◆ **DATA PROVIDED**

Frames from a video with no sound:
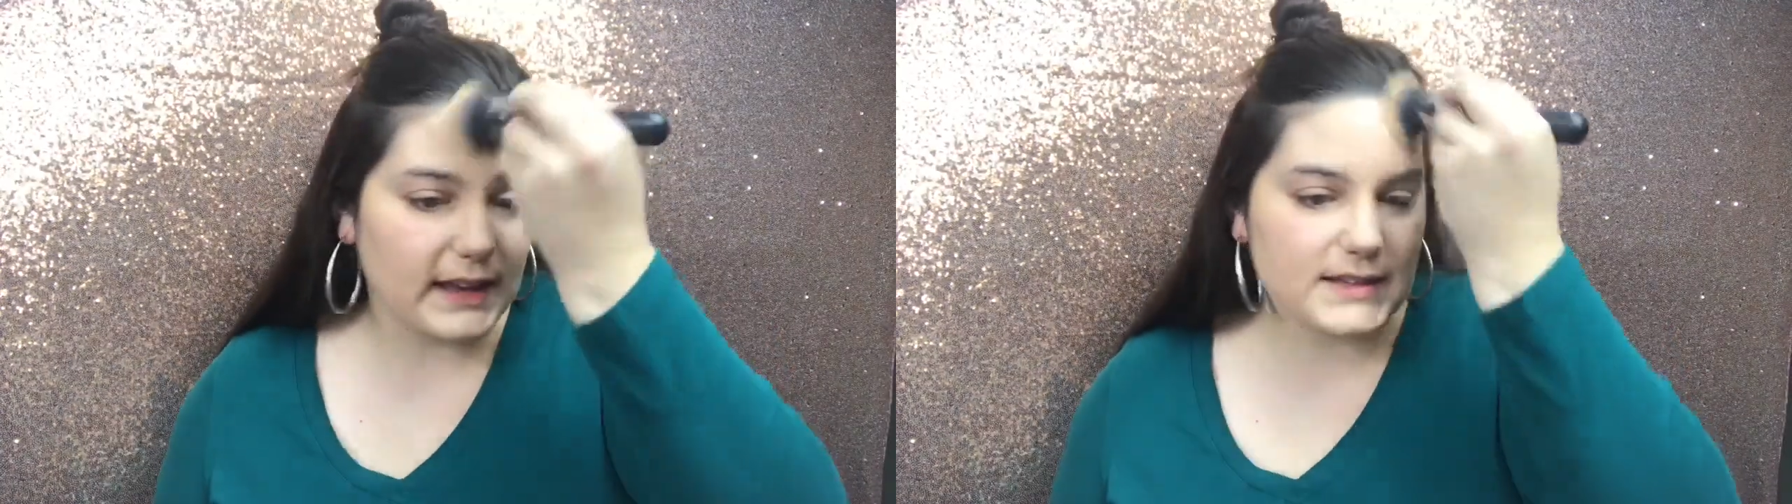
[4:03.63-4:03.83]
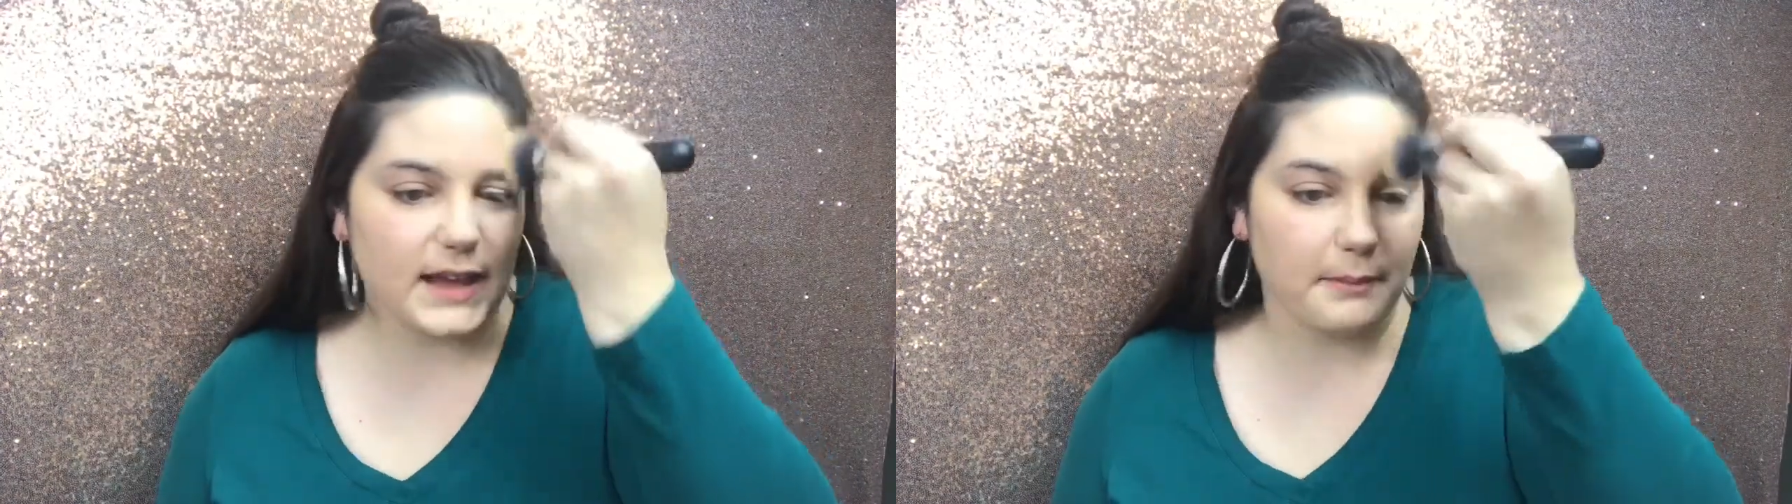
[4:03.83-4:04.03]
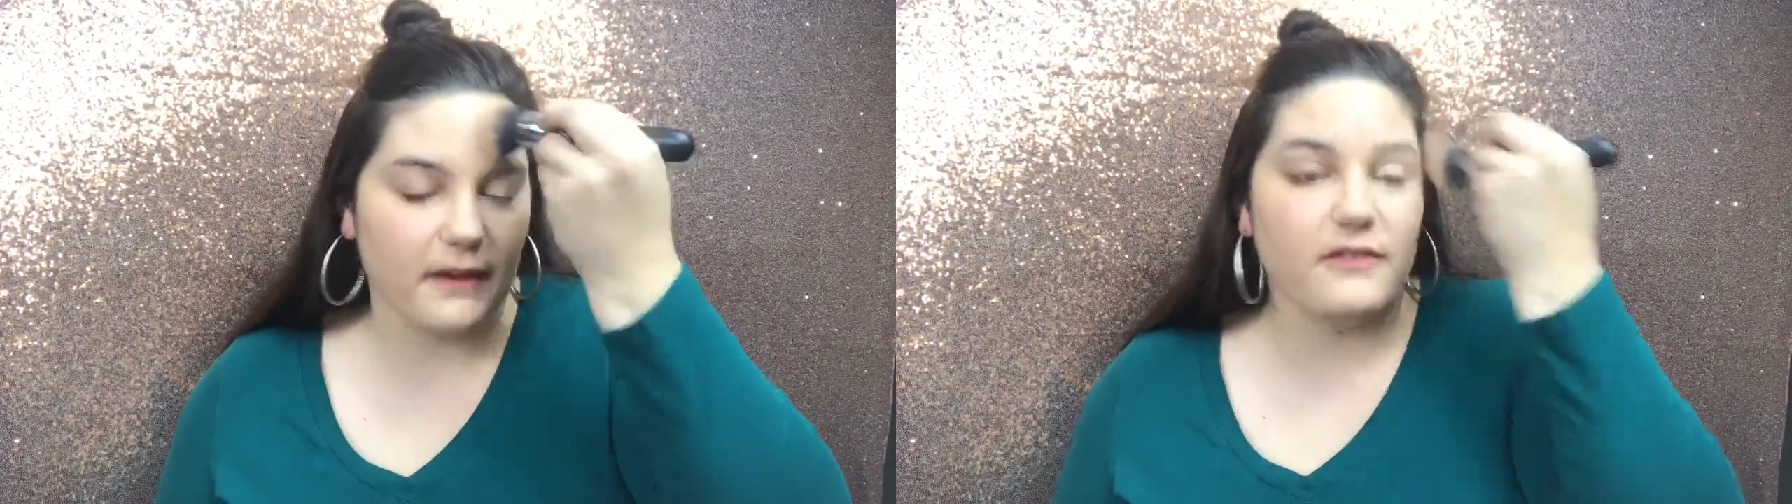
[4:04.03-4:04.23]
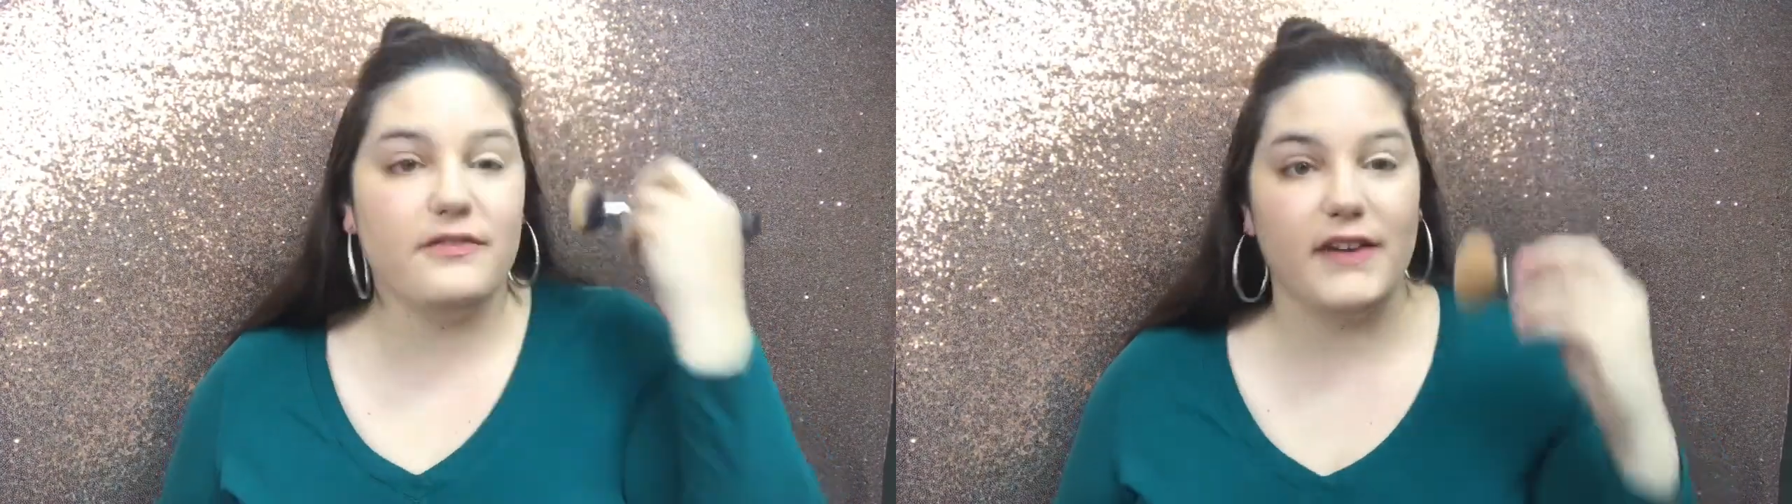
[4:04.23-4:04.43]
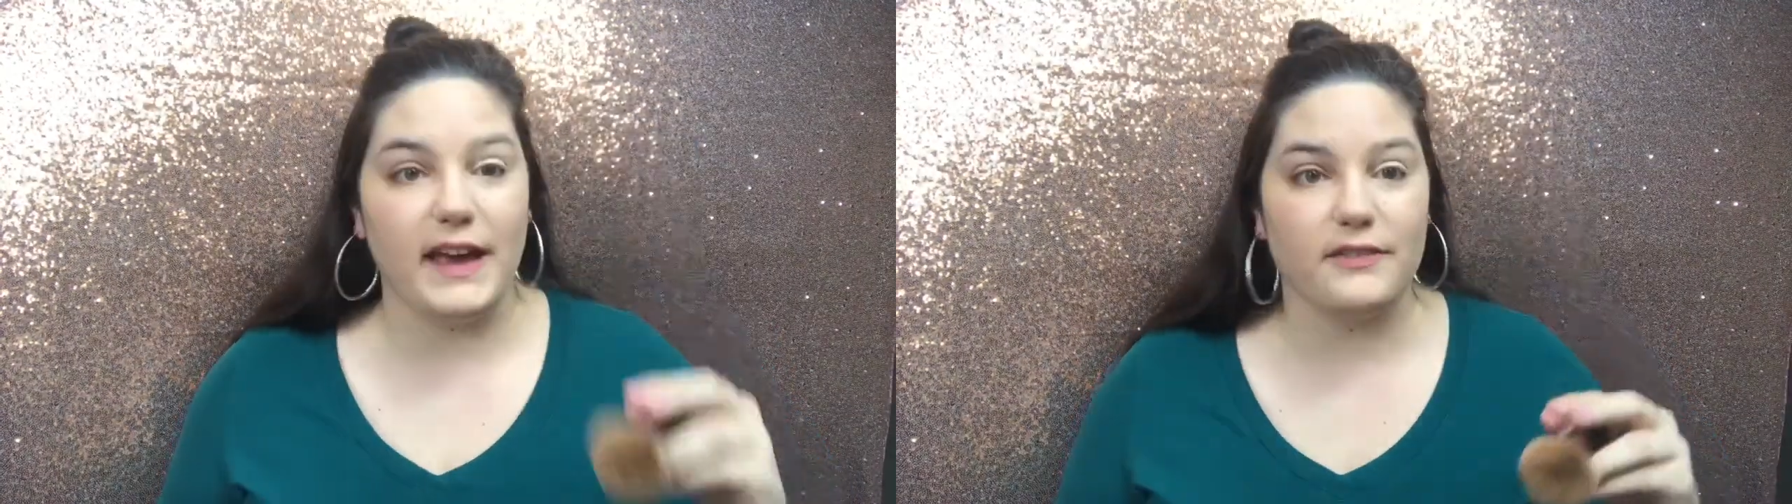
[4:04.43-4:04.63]
is like my
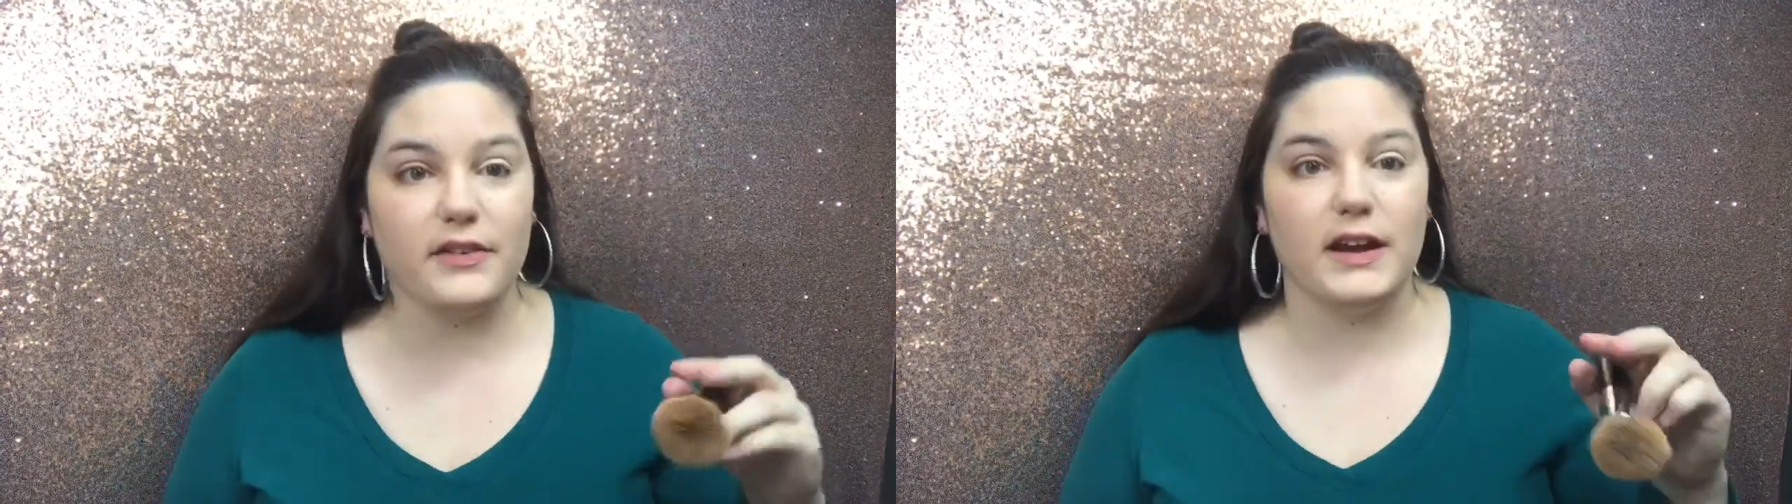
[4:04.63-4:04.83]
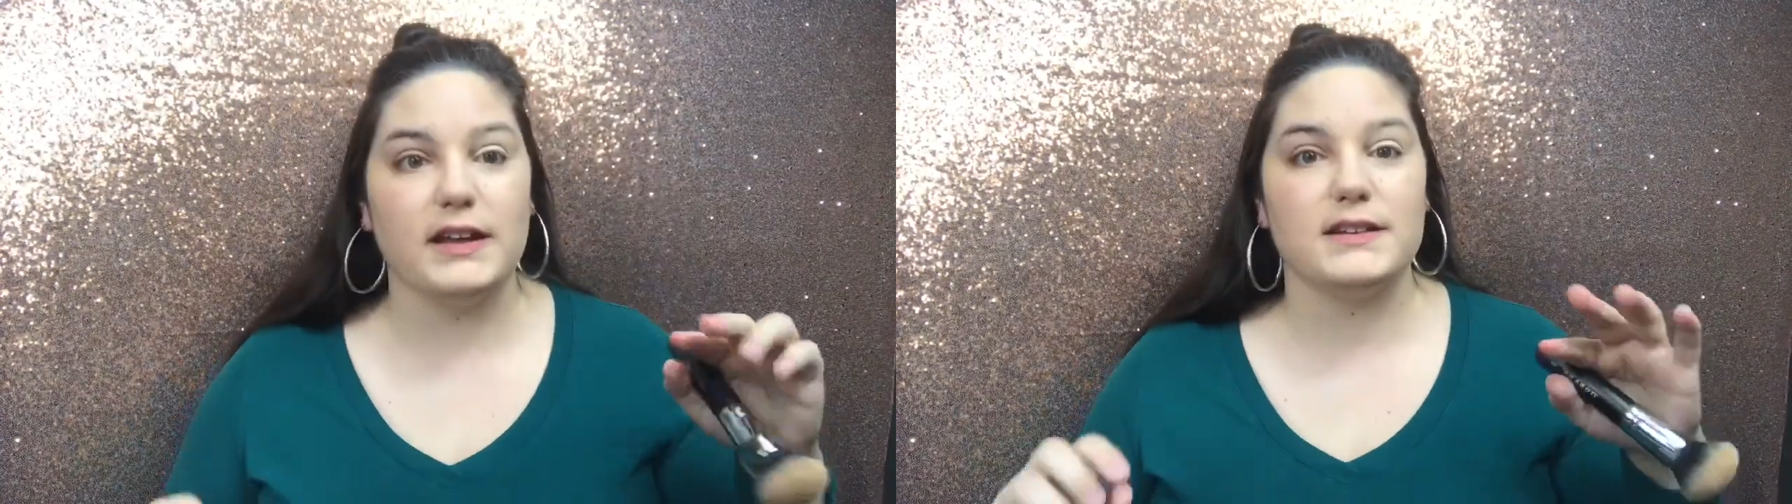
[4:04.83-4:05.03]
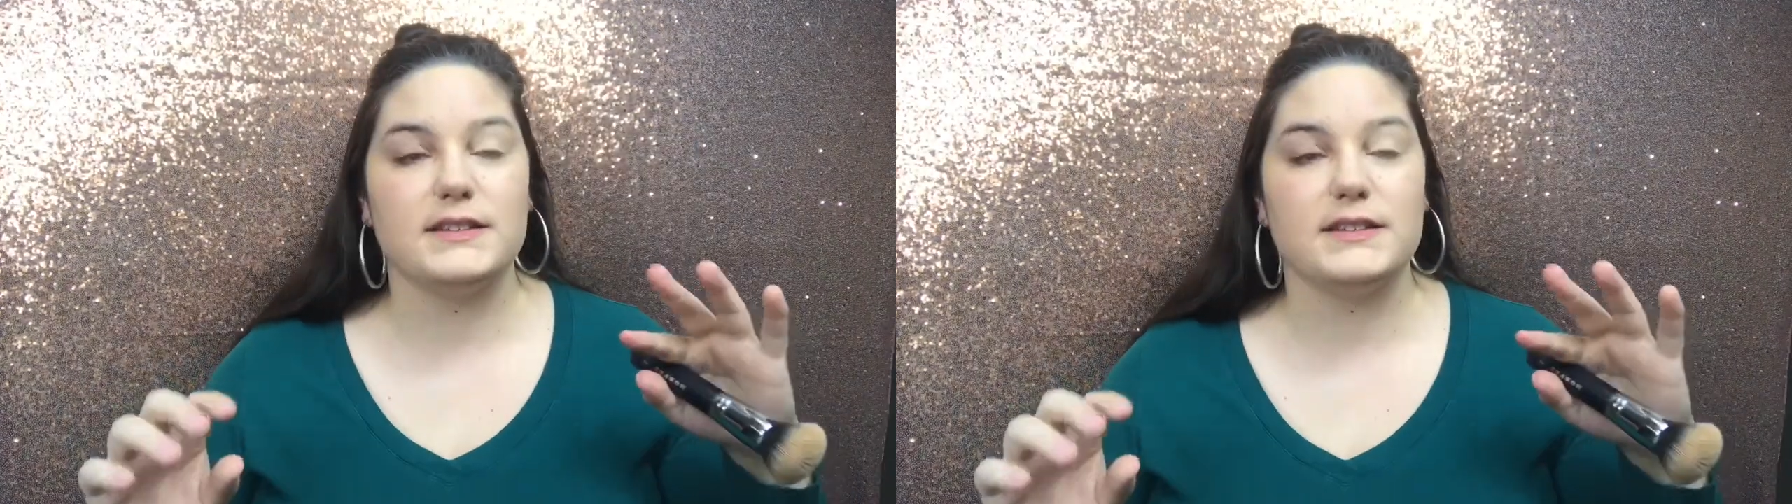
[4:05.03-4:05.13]
favorite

◆ **TRY IT**
The entries need to be restated exactly, and their pictures left out.

◆ **SOLUTION FOR THIS TASK**
Frames from a video with no sound:
[4:03.63-4:03.83]
[4:03.83-4:04.03]
[4:04.03-4:04.23]
[4:04.23-4:04.43]
[4:04.43-4:04.63]
is like my
[4:04.63-4:04.83]
[4:04.83-4:05.03]
[4:05.03-4:05.13]
favorite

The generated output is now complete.